__Try it__. Please return exactly the lines from the beginning of the listing up to and including the line with "(1313.08 s)", with no pictures.
[Opening Records to use section]
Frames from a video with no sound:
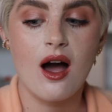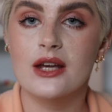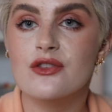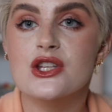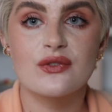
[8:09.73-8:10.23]

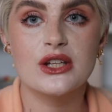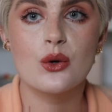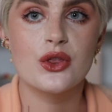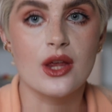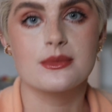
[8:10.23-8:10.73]
Give this
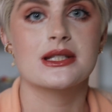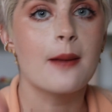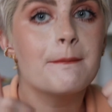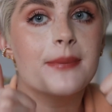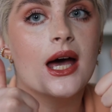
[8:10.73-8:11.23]
video a thumbs
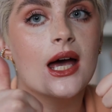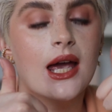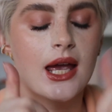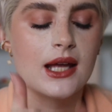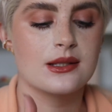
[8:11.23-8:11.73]
up
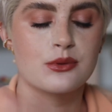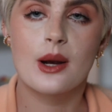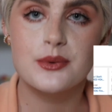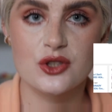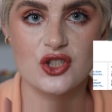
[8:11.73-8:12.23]
and
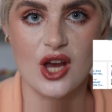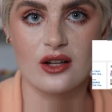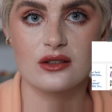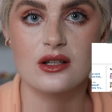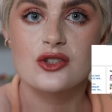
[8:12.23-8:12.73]
subscribe to the
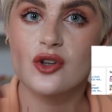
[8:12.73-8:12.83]
channel.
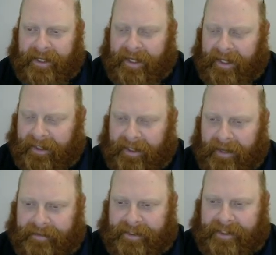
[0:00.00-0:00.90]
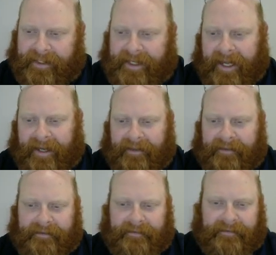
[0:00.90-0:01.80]
11 to 10.
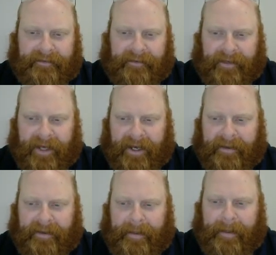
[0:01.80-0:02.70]
Okay.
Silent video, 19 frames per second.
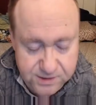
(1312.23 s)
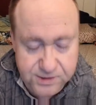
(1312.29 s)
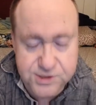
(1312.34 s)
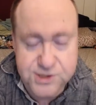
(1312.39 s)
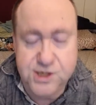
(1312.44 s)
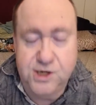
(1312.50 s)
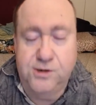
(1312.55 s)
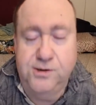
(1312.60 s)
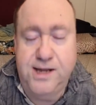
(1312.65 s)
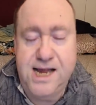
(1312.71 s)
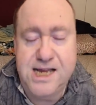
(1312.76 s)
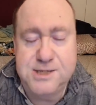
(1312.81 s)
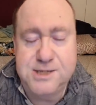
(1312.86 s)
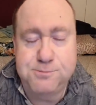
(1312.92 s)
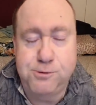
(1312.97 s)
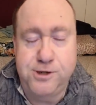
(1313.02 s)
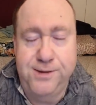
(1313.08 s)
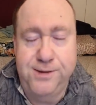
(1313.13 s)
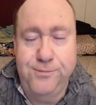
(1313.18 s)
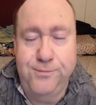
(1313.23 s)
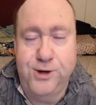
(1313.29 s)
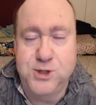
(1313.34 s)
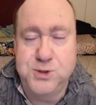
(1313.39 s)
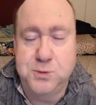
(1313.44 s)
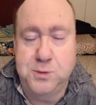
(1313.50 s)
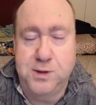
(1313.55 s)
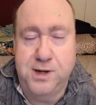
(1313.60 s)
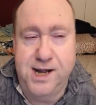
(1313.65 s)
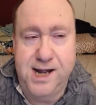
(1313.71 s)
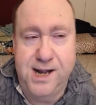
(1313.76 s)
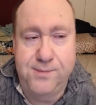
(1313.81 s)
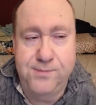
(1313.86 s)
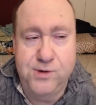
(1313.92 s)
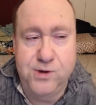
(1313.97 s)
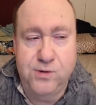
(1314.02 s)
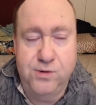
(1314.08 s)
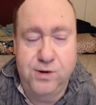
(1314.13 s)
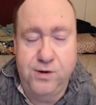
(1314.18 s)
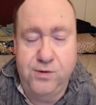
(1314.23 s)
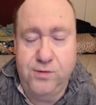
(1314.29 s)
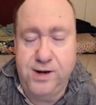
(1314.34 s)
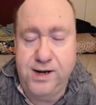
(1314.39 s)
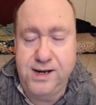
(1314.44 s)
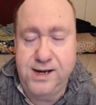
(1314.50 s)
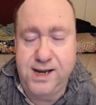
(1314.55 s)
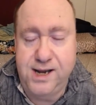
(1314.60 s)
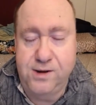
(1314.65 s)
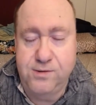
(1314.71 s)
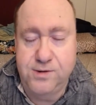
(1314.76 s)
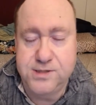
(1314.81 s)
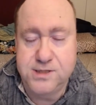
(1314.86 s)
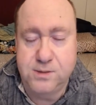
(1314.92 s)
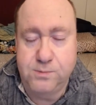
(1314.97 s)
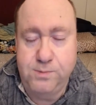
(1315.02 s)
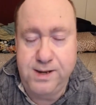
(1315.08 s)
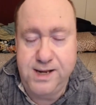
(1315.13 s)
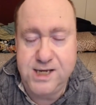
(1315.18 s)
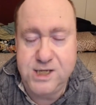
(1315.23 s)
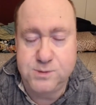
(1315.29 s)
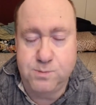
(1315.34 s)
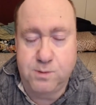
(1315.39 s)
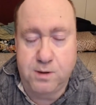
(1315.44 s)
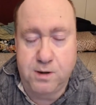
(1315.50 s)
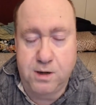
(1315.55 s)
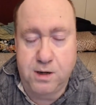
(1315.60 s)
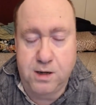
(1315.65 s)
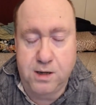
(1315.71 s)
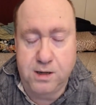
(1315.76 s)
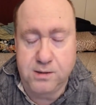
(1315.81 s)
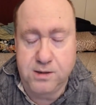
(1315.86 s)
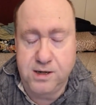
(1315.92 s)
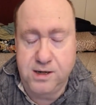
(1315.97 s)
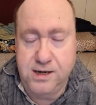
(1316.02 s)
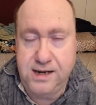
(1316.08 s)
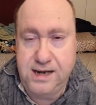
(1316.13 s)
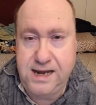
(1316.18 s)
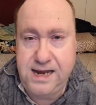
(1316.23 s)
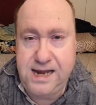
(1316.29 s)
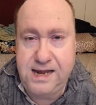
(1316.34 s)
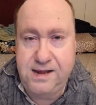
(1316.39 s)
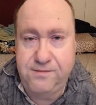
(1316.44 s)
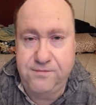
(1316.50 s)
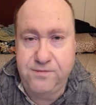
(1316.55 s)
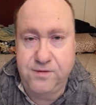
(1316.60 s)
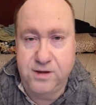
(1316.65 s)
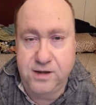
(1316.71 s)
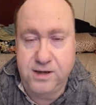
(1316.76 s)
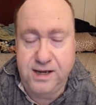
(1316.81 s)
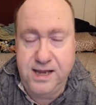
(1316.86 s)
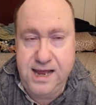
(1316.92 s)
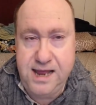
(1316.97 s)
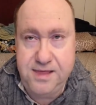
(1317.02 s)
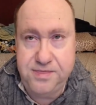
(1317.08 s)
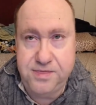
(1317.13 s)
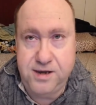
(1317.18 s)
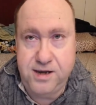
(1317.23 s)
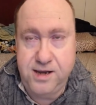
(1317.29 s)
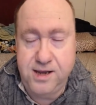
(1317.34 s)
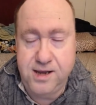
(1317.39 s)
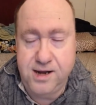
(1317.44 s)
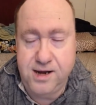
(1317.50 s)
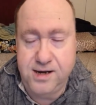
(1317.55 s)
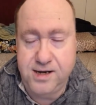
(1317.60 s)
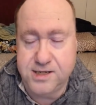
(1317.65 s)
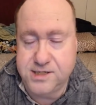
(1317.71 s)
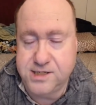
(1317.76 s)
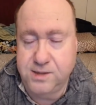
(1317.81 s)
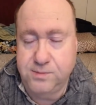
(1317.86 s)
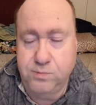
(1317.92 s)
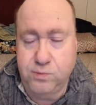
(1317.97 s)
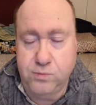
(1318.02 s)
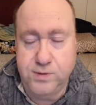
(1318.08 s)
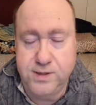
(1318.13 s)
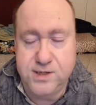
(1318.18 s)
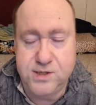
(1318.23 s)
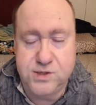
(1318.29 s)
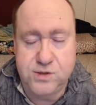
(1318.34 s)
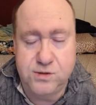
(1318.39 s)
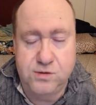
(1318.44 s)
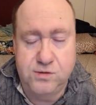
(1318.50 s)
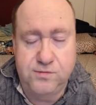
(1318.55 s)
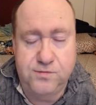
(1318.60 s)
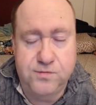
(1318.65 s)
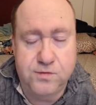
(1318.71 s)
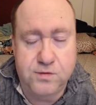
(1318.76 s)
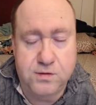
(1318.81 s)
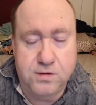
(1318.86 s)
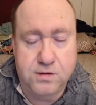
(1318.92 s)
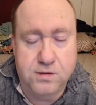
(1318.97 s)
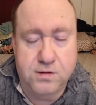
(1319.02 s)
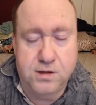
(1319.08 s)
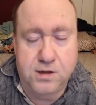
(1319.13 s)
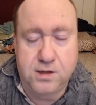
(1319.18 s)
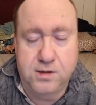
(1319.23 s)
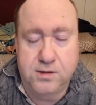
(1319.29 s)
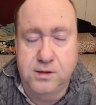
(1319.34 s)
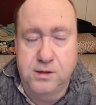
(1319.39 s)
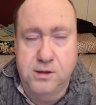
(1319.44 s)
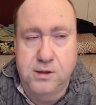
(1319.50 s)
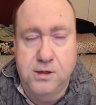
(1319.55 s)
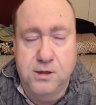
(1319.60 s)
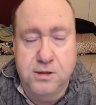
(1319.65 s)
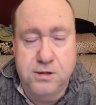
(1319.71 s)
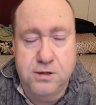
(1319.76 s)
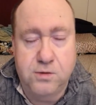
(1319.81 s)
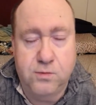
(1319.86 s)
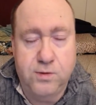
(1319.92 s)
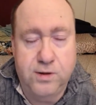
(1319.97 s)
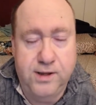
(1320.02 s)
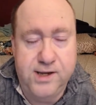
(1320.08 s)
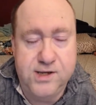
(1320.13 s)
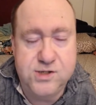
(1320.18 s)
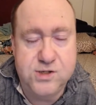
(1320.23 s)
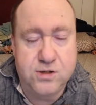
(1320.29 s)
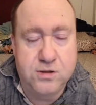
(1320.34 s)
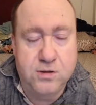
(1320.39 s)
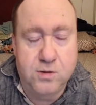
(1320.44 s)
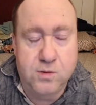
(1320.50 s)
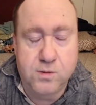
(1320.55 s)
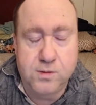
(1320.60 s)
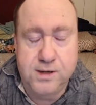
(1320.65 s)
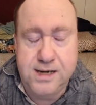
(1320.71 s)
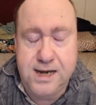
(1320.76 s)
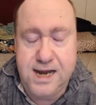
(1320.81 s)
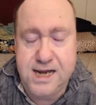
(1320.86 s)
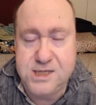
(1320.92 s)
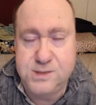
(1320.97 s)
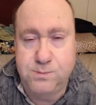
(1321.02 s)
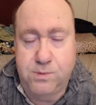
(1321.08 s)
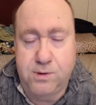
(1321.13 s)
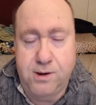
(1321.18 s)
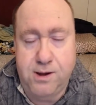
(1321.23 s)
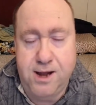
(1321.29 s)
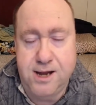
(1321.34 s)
So that's pretty much what I'm doing right now as a baseball. I'm gonna have Anthony on at some point soon for the release of Glory Days Box.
[Closing Records to use section]
__Exercise answer__.
Frames from a video with no sound:
[8:09.73-8:10.23]

[8:10.23-8:10.73]
Give this
[8:10.73-8:11.23]
video a thumbs
[8:11.23-8:11.73]
up
[8:11.73-8:12.23]
and
[8:12.23-8:12.73]
subscribe to the
[8:12.73-8:12.83]
channel.
[0:00.00-0:00.90]
[0:00.90-0:01.80]
11 to 10.
[0:01.80-0:02.70]
Okay.
Silent video, 19 frames per second.
(1312.23 s)
(1312.29 s)
(1312.34 s)
(1312.39 s)
(1312.44 s)
(1312.50 s)
(1312.55 s)
(1312.60 s)
(1312.65 s)
(1312.71 s)
(1312.76 s)
(1312.81 s)
(1312.86 s)
(1312.92 s)
(1312.97 s)
(1313.02 s)
(1313.08 s)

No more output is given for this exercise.